Dawai
Oleh: Leenaahanwoo
Sebuah taman terletak di antara gedung-gedung apartemen yang menjulang tinggi. Dahulu digunakan sebagai taman bermain anak bagi para penghuni apartemen, taman tersebut mulai kehilangan fungsi saat para anak-anak mulai beranjak dewasa. Sebuah taman bermain air dibangun oleh pengembang apartemen tepat di sebelahnya, membuat orang-orang makin melupakan keberadaan taman indah itu.
Sesosok gadis berambut hitam sekelam malam melewati taman terbengkalai, dengan mantel putih gading dan topi berwarna biru tua yang menutup kepala. Dia baru saja pulang dari tempatnya bekerja—sebuah rumah sakit swasta yang baru dibuka beberapa bulan yang lalu. Bekerja sebagai seorang suster mengharuskan gadis itu untuk bekerja dalam tiga giliran jaga, dan hari ini gilirannya berakhir pukul sebelas malam. Mendesah lelah, dia berjalan melalui jalan setapak di taman tersebut. Berjalan melewati taman adalah jalan pintas tercepat menuju apartemen yang dia tempati, yang letaknya berada di ujung kawasan. Sedikit gentar dengan suasana yang sepi, tetapi si gadis mengabaikan perasaan. Dia hanya ingin segera sampai di rumah.
Baru kali ini dia melewati area tersebut di atas pukul sepuluh malam. Sepanjang mata memandang, gadis itu menemukan beberapa orang gelandangan tidur di kursi-kursi yang tersebar di taman itu. Bahkan ada ibu berbaju lusuh, memeluk anak perempuan berusia tiga tahunan. Mungkin penyebabnya karena taman tersebut adalah taman tak terurus, sehingga para gelandangan memanfaatkannya sebagai tempat beristirahat. Pemandangan itu menyayat hati si gadis. Apakah dinas sosial kota tidak mengetahui perihal orang-orang ini? pikirnya miris. Dalam hati dia berjanji untuk kembali mengunjungi taman, jika giliran jaganya berakhir di sore hari. Membuatkan makanan untuk para gelandangan tentu bukanlah tindakan yang buruk.
Meneruskan langkah, di bagian ujung taman tepat sebelum pintu keluar, matanya yang berwarna kecokelatan menangkap sebuah siluet, duduk di bangku taman terakhir dengan sebuah gitar di atas pangkuan. Lamat-lamat gadis itu bisa mendengar suara petikan indah, juga gumam lembut dari bibirnya. Didorong oleh keingintahuan yang mendadak menguar di hati, dia berjalan pelan dan memutuskan untuk duduk di bangku taman lain, tak jauh dari tempat sosok itu berada, ingin mengamati.
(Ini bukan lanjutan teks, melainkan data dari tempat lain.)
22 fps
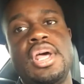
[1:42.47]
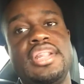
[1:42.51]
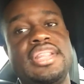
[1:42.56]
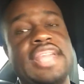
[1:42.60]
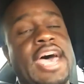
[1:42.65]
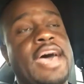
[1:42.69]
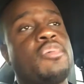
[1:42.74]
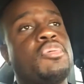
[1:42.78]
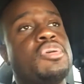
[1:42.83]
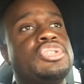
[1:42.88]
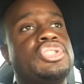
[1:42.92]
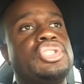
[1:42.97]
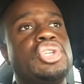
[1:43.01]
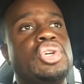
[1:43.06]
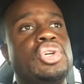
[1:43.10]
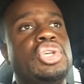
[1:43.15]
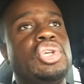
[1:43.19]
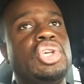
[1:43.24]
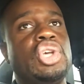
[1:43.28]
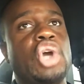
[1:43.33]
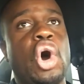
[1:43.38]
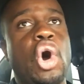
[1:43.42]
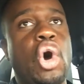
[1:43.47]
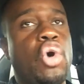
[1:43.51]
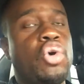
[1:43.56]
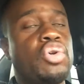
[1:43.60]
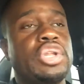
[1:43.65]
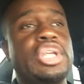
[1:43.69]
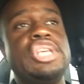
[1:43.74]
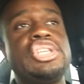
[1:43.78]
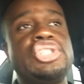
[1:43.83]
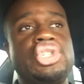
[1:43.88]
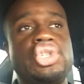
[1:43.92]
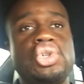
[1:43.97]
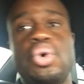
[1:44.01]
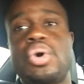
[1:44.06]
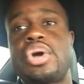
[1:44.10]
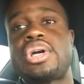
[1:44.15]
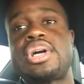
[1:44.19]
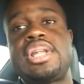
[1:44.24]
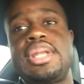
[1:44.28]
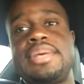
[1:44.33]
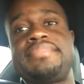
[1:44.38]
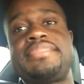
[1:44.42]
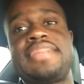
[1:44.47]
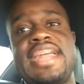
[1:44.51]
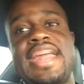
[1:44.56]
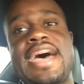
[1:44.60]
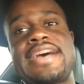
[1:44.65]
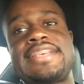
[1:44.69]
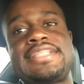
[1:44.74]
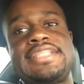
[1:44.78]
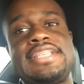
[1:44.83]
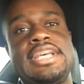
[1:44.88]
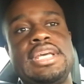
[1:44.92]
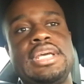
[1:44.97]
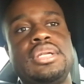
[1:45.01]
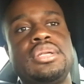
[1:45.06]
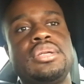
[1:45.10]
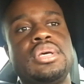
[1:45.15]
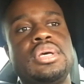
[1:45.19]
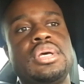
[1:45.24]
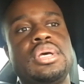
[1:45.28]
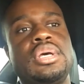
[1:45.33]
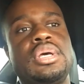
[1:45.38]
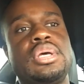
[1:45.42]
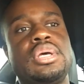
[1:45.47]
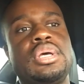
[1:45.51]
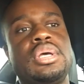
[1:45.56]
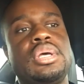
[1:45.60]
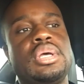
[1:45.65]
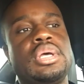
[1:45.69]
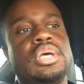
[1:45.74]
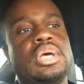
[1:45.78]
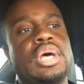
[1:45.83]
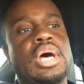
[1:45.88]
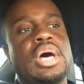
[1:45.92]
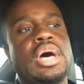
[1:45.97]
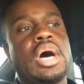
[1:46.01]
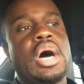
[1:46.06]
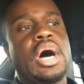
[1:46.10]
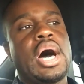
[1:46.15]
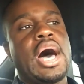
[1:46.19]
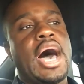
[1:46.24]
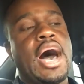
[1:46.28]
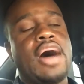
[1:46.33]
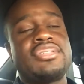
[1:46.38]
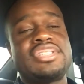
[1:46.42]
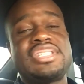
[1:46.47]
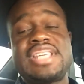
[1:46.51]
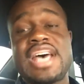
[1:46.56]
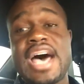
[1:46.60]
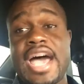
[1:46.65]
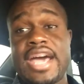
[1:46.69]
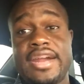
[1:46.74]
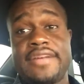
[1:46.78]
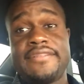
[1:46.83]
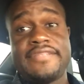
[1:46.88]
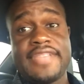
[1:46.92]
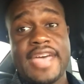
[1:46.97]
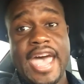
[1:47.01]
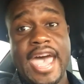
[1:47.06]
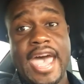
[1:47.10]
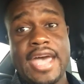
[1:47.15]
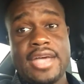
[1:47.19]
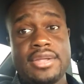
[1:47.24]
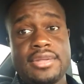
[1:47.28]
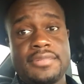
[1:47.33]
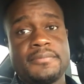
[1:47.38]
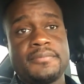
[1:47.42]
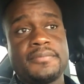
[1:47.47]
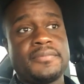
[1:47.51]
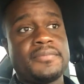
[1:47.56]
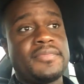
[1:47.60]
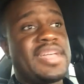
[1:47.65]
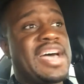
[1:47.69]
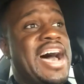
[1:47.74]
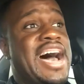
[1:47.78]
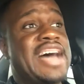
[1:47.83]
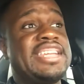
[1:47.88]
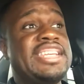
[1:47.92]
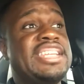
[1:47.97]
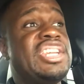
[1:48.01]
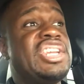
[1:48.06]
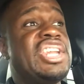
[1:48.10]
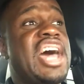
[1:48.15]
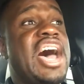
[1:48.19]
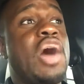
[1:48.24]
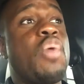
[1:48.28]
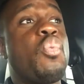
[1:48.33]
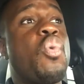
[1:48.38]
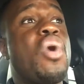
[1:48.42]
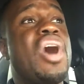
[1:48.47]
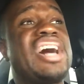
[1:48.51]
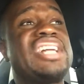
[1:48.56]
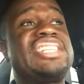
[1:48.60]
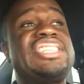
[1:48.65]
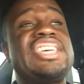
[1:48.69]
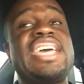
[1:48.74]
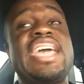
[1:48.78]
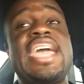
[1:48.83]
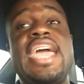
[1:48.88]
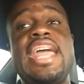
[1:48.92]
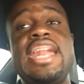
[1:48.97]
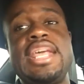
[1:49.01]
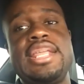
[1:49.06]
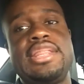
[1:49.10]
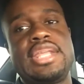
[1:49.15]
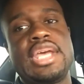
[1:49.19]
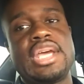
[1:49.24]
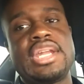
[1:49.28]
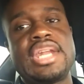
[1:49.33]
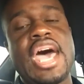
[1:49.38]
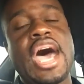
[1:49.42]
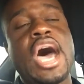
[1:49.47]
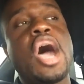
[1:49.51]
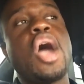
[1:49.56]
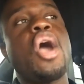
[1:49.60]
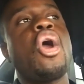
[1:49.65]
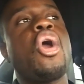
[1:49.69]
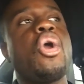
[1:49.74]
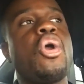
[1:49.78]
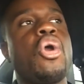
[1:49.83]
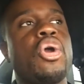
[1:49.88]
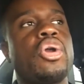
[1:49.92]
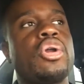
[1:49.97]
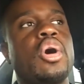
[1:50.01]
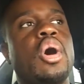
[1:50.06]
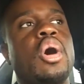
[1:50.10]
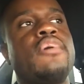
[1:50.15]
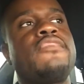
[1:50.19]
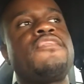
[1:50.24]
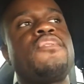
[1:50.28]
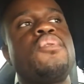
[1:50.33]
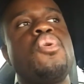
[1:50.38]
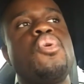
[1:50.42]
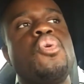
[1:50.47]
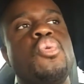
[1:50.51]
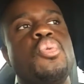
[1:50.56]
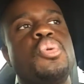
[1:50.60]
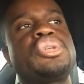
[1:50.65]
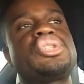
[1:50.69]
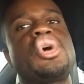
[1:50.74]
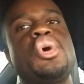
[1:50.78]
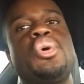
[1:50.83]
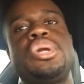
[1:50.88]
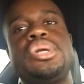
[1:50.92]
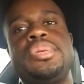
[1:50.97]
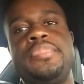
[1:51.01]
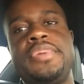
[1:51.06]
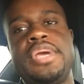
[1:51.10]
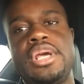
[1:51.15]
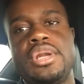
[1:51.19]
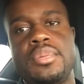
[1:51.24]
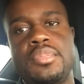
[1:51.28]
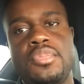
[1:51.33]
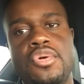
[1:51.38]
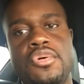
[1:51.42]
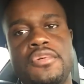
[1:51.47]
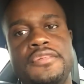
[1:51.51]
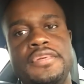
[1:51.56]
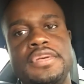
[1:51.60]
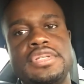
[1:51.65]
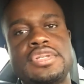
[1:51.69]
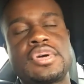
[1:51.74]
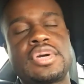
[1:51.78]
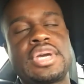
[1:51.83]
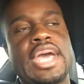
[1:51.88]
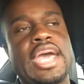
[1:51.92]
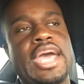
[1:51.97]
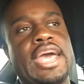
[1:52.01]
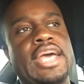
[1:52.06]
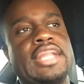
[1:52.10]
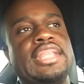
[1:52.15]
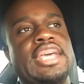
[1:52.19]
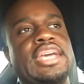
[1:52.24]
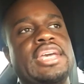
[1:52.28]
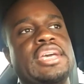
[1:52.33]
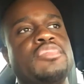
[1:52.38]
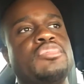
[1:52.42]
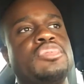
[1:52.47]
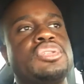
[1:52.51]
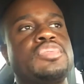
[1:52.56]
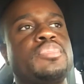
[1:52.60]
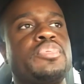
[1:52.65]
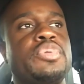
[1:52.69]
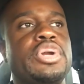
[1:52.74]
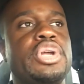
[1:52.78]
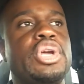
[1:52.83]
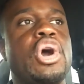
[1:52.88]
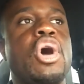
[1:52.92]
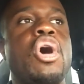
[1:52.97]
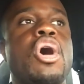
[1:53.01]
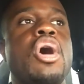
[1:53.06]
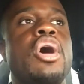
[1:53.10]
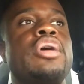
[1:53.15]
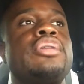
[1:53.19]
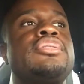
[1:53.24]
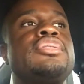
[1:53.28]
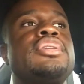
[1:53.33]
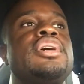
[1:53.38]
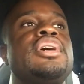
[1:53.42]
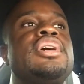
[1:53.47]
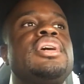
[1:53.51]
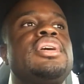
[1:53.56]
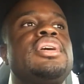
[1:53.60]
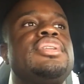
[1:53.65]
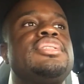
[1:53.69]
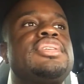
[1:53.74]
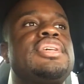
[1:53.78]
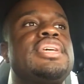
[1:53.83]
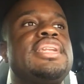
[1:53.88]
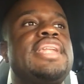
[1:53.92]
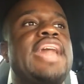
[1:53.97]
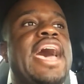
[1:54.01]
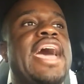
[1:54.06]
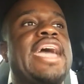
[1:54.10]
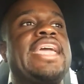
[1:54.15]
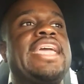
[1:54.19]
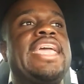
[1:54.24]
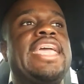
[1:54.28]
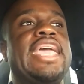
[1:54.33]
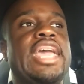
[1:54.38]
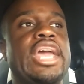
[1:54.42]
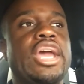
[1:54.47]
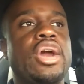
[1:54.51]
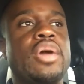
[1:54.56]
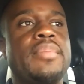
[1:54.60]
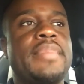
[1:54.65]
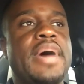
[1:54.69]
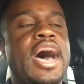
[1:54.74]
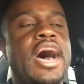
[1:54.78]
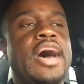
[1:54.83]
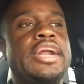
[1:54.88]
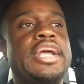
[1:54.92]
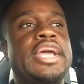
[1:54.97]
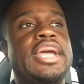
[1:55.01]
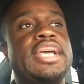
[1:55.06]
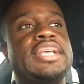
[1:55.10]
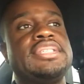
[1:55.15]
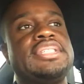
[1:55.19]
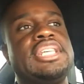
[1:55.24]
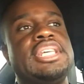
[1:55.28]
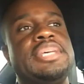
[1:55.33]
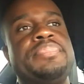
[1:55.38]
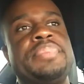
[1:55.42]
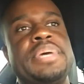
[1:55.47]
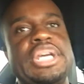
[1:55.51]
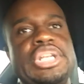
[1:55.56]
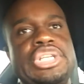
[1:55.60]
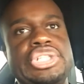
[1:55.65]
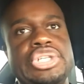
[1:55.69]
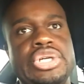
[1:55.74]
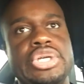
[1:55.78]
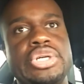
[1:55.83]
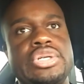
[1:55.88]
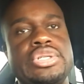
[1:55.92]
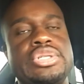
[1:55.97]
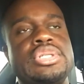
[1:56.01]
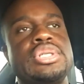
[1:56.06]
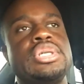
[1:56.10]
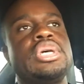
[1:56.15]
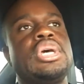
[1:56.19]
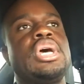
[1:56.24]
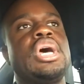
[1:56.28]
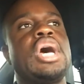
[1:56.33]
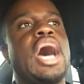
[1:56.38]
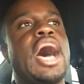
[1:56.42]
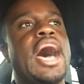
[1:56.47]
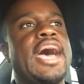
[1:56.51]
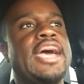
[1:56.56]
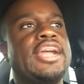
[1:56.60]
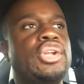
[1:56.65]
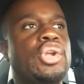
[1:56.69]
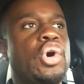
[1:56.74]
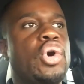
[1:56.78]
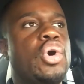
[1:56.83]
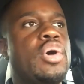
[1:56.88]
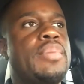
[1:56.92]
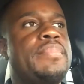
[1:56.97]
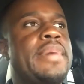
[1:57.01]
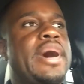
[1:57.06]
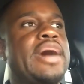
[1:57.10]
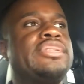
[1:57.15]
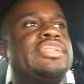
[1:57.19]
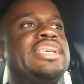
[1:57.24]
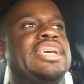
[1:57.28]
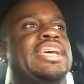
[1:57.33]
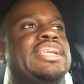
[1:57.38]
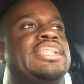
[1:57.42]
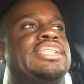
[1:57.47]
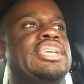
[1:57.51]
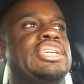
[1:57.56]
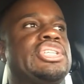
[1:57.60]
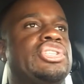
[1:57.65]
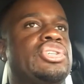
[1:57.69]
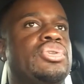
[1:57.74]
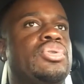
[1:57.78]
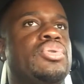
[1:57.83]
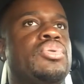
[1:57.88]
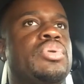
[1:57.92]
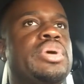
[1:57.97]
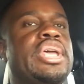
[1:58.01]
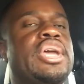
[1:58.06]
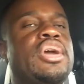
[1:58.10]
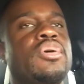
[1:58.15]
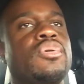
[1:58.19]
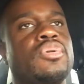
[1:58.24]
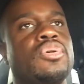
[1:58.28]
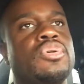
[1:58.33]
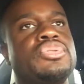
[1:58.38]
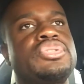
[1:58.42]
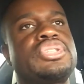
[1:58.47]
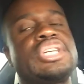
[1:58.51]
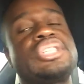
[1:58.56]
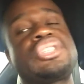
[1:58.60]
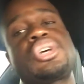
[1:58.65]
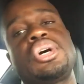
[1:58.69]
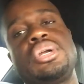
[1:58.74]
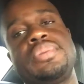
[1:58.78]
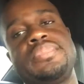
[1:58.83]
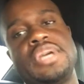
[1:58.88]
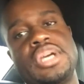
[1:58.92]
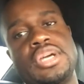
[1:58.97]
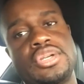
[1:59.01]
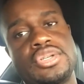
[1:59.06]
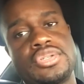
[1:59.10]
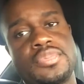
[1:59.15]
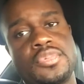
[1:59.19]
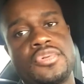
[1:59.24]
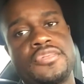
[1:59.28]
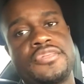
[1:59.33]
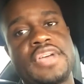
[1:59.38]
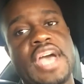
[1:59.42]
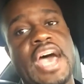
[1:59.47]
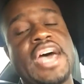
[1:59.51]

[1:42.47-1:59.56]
That was the only short clip that I seen. Outside of that, I did not watch anything. Now, I heard of who was going to be in the movies, okay? I think it was pretty hard to not hear about it and see pictures. I know about the additional heroes that's going to be in this movie.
Cahaya dari bulan purnama dan lampu jalan yang bersinar remang-remang membantu menerangi di malam yang berangsur tinggi. Si gadis berambut kelam dapat melihat sosok itu walau tak sepenuhnya jelas; seorang pria berambut panjang, warnanya pirang kekuningan. Ditilik dari posisi duduknya yang tegak, pria itu pastilah jauh lebih tinggi darinya. Gitar yang dia pegang tampak lusuh, selusuh pakaian dan mantel yang dia pakai. Dalam diam, gadis itu dapat mendengar alunan musik samar dari petikan gitar, juga lirik-lirik lagu yang terlontar.
“… dan walau mentari telah bersinar
Mengapa aku tetap menggigil kedinginan?
Tak seorang pun yang melihat
Tak seorang pun merasakan
Aku yang menangis di tengah hujan.”
Lirik indah bernada sedih, membuat si gadis mendongak. Hatinya ikut teriris mendengar bagaimana laki-laki itu menyenandungkan lagu itu sepenuh jiwa. Suaranya lembut dan dalam; gadis itu pun terbuai oleh alunan nada yang teruntai. Jemarinya bergerak lincah, memetik dawai-dawai terjalin pada gitar yang dia dekap. Di tengah-tengah pemandangan yang memprihatinkan, pria ini seakan menyampaikan kepedihan dengan caranya sendiri.
***
“Pen, mengapa kau membawa banyak sekali kotak makanan di tasmu?” tanya seorang gadis bersurai kecokelatan kepada si gadis berambut kelam yang baru saja berganti pakaian di ruang loker. Tak sengaja dia melirik tas ransel milik sahabatnya yang terbuka di atas kursi.
Pen, gadis itu, tersenyum lalu berkata, “Ini makanan untuk para gelandangan yang kutemui di taman terbengkalai tak jauh dari apartemenku.”
“Kau terlalu baik!” seru si gadis bersurai kecokelatan seraya mengganti pakaian susternya dengan baju santai, menandakan bahwa giliran jaga mereka telah berakhir. “Tidakkah cukupkah kau menelepon dinas sosial dan membiarkan mereka yang mengurus para gelandangan itu?”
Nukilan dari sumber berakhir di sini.